Diese neue Semantik ist nicht völlig aus der Luft gegriffen. Die schwächelnde europäische Stahlsparte des Konzerns steht kurz vor dem Verkauf an den indischen Wettbewerber Jindal Steel. Die Marinesparte wurde bereits teilweise abgespalten – 49 % des Kapitals wurden nach dem mittlerweile gängigen Modell an der Börse platziert. Und die verbliebene Aufmerksamkeit richtet sich nun auf zukunftsträchtigere Bereiche wie Hochleistungsmaterialien und Dekarbonisierungstechnologien.

Diese strategischen Umschichtungen kamen bei den Investoren gut an – nicht zuletzt, weil sie mit einem harten Personalabbau einhergehen: 11.000 Stellen im Stahlbereich werden gestrichen.
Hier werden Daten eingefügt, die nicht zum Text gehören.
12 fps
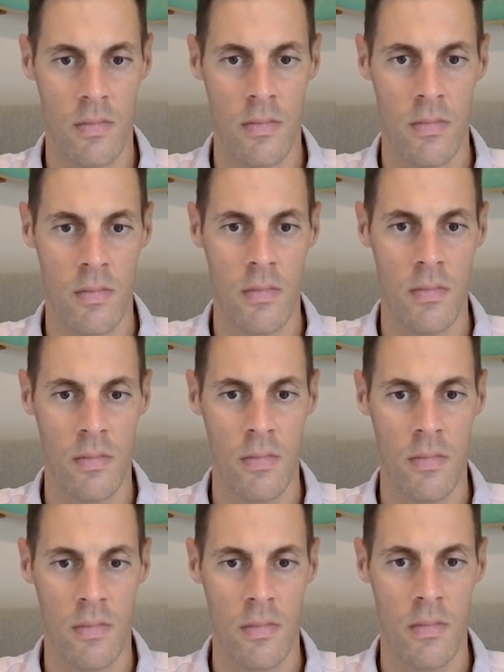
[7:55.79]

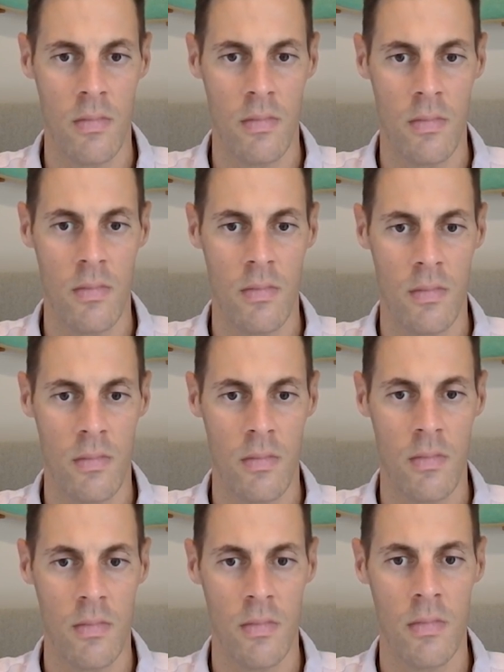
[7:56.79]

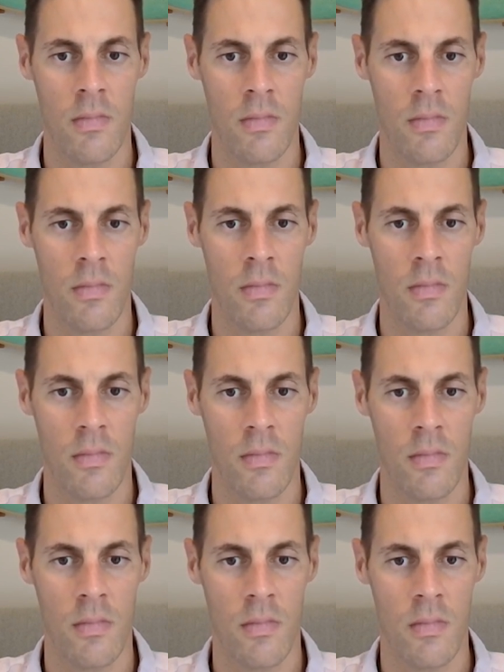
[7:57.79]

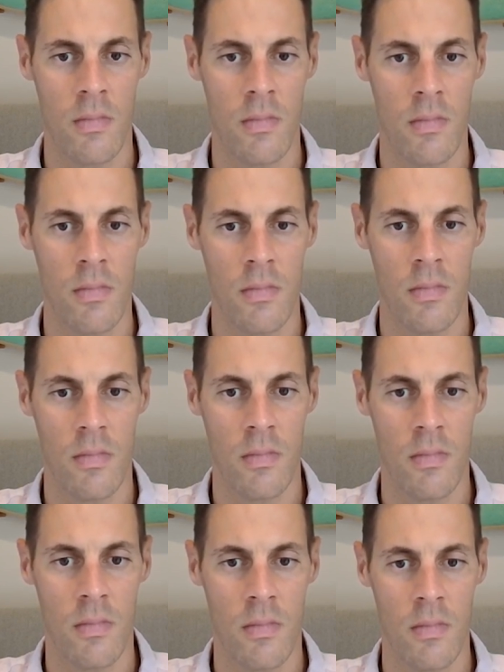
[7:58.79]

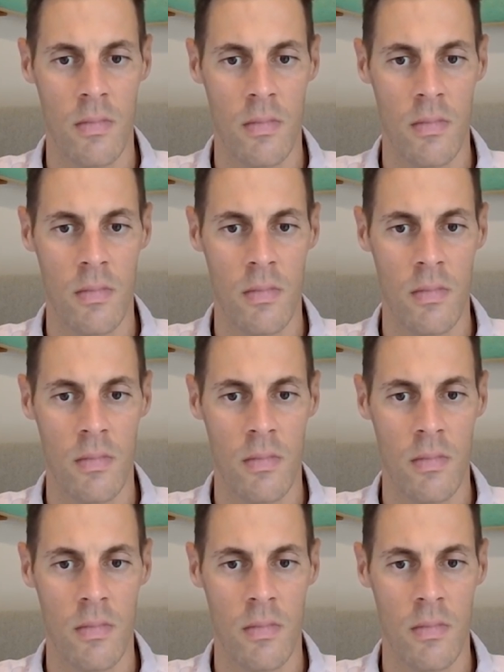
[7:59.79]
(silent)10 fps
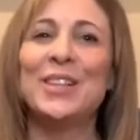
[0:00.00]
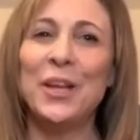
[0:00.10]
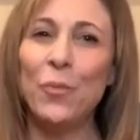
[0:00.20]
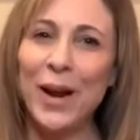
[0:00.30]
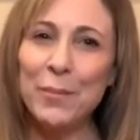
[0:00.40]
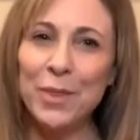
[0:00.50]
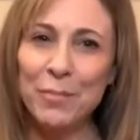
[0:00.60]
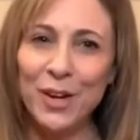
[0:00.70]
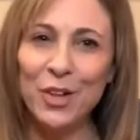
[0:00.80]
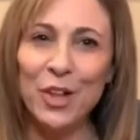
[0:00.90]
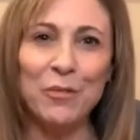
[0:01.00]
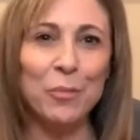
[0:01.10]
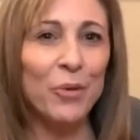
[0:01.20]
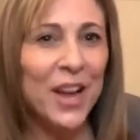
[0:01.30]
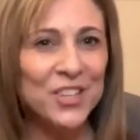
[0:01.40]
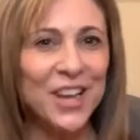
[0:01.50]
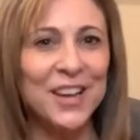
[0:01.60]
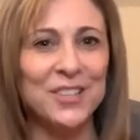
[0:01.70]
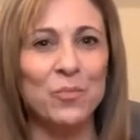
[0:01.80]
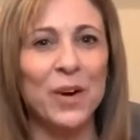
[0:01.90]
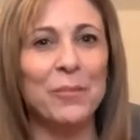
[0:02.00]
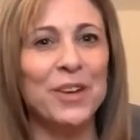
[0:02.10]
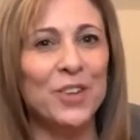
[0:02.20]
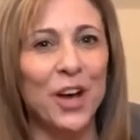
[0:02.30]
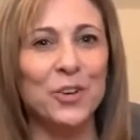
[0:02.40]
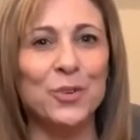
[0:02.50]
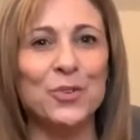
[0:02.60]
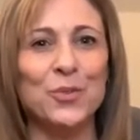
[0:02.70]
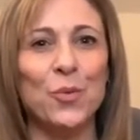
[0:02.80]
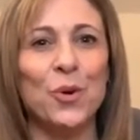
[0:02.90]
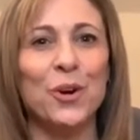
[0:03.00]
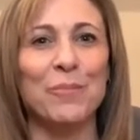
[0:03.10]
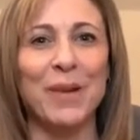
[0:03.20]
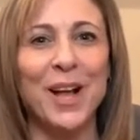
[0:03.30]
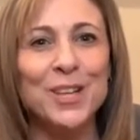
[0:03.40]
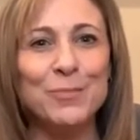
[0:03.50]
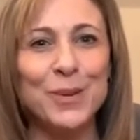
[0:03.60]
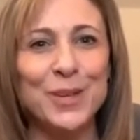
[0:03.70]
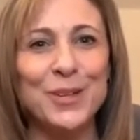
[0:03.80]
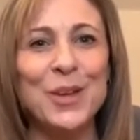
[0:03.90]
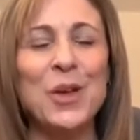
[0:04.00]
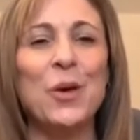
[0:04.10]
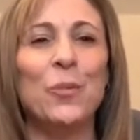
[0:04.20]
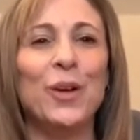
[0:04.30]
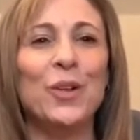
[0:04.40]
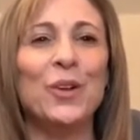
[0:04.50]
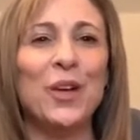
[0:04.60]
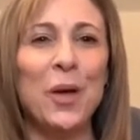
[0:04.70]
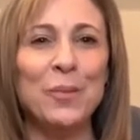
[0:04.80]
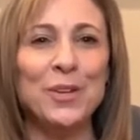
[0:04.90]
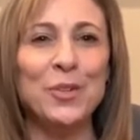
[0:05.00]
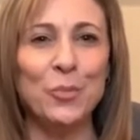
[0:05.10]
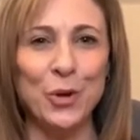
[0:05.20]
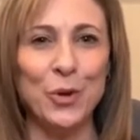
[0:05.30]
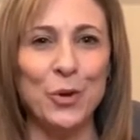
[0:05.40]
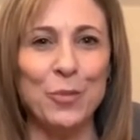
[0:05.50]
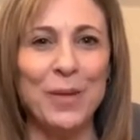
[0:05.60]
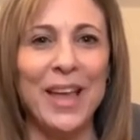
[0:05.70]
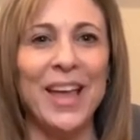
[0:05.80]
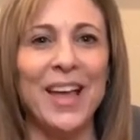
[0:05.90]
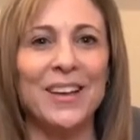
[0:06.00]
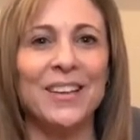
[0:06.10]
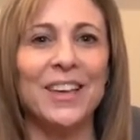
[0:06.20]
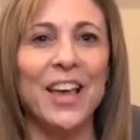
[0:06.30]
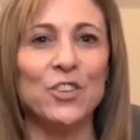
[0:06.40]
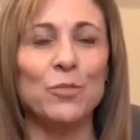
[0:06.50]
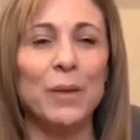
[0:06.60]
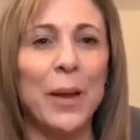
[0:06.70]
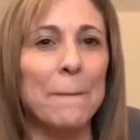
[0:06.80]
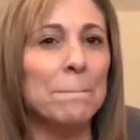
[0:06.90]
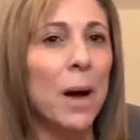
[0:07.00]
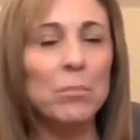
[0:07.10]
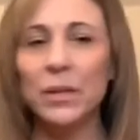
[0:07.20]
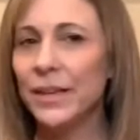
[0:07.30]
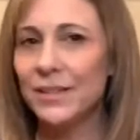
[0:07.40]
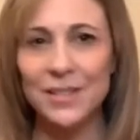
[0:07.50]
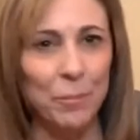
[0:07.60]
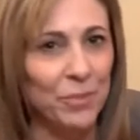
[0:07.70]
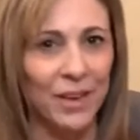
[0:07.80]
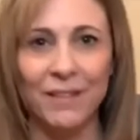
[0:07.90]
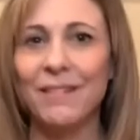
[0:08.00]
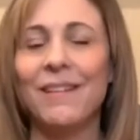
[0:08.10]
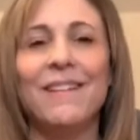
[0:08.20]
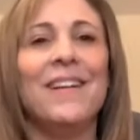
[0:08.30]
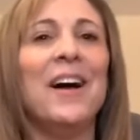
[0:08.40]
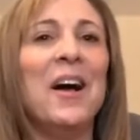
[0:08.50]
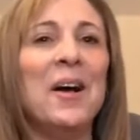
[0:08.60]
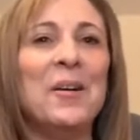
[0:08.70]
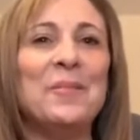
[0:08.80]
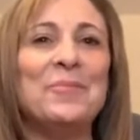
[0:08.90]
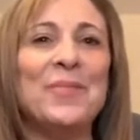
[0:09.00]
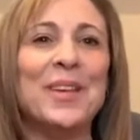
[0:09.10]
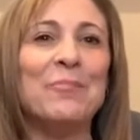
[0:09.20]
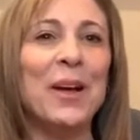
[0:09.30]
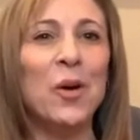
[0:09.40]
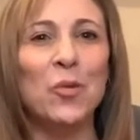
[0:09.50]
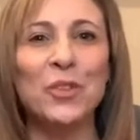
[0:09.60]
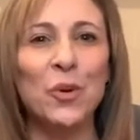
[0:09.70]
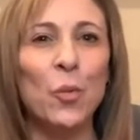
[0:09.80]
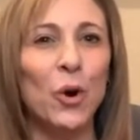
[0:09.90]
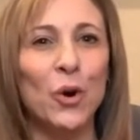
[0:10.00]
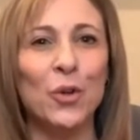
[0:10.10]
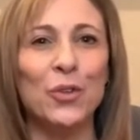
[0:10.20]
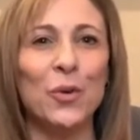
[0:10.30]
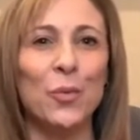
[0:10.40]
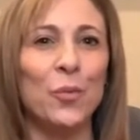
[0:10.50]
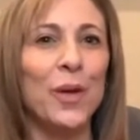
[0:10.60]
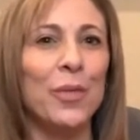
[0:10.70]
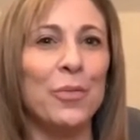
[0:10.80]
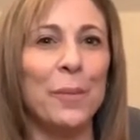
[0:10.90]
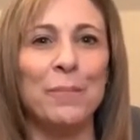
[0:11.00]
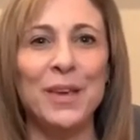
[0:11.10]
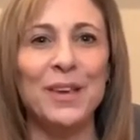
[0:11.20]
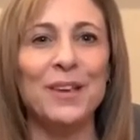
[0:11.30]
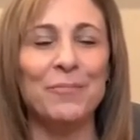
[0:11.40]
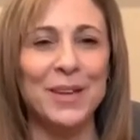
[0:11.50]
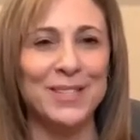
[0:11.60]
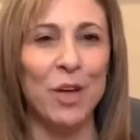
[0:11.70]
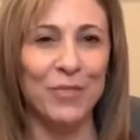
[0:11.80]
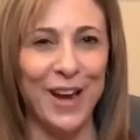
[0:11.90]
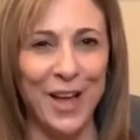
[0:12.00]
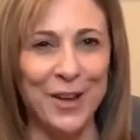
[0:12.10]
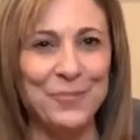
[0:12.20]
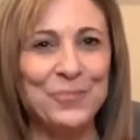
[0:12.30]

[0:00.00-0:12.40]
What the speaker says: Like when I'm in the middle of a project and one of my daughters or my husband will come into the room and catch me mumbling something in my own little world with me, myself, and I.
Die Börse honorierte den Umbau mit einem überraschenden Kursanstieg im laufenden Jahr.

Trotz der optisch gelungenen Neuausrichtung bleibt die wirtschaftliche Realität ernüchternd. Der am Vortag veröffentlichte Jahresabschluss offenbart ein Bild der Stagnation: Der Umsatz sank erneut um 6 % auf den tiefsten Stand der letzten zehn Jahre. Die Kapitalrendite ist weiterhin schwach. Zwar konnte zum dritten Mal in Folge ein leicht positiver operativer Cashflow vor Portfoliobereinigungen erzielt werden – doch diese „Erholung“ folgt auf eine Periode massiver Mittelabflüsse: Zwischen 2016 und 2022 verbrannte der Konzern insgesamt 8,5 Milliarden Euro.

Auch für das kommende Jahr gibt es wenig Anlass zur Hoffnung. Eine Erholung der Automobilkonjunktur – einer der wichtigsten Abnehmerbranchen – ist nicht in Sicht. Gleichzeitig belasten die fortgesetzten Umstrukturierungen den Cashflow erneut, der 2026 voraussichtlich wieder ins Minus rutschen wird.

ThyssenKrupp betont zwar, dass 45 % der laufenden Investitionen wachstumsorientiert seien (und 55 % auf Bestandserhalt entfielen), doch bislang bleibt der erhoffte Ertrag dieser strategischen Neuausrichtung aus.

Tatsächlich fällt es schwer, Anzeichen für eine Trendumkehr zu erkennen. Der Umsatz des Konzerns ist in den vergangenen 20 Jahren nominal kaum gestiegen – real, also inflationsbereinigt, bedeutet das einen deutlichen Rückgang. Seit der Finanzkrise schreibt das Unternehmen unterm Strich regelmäßig Verluste.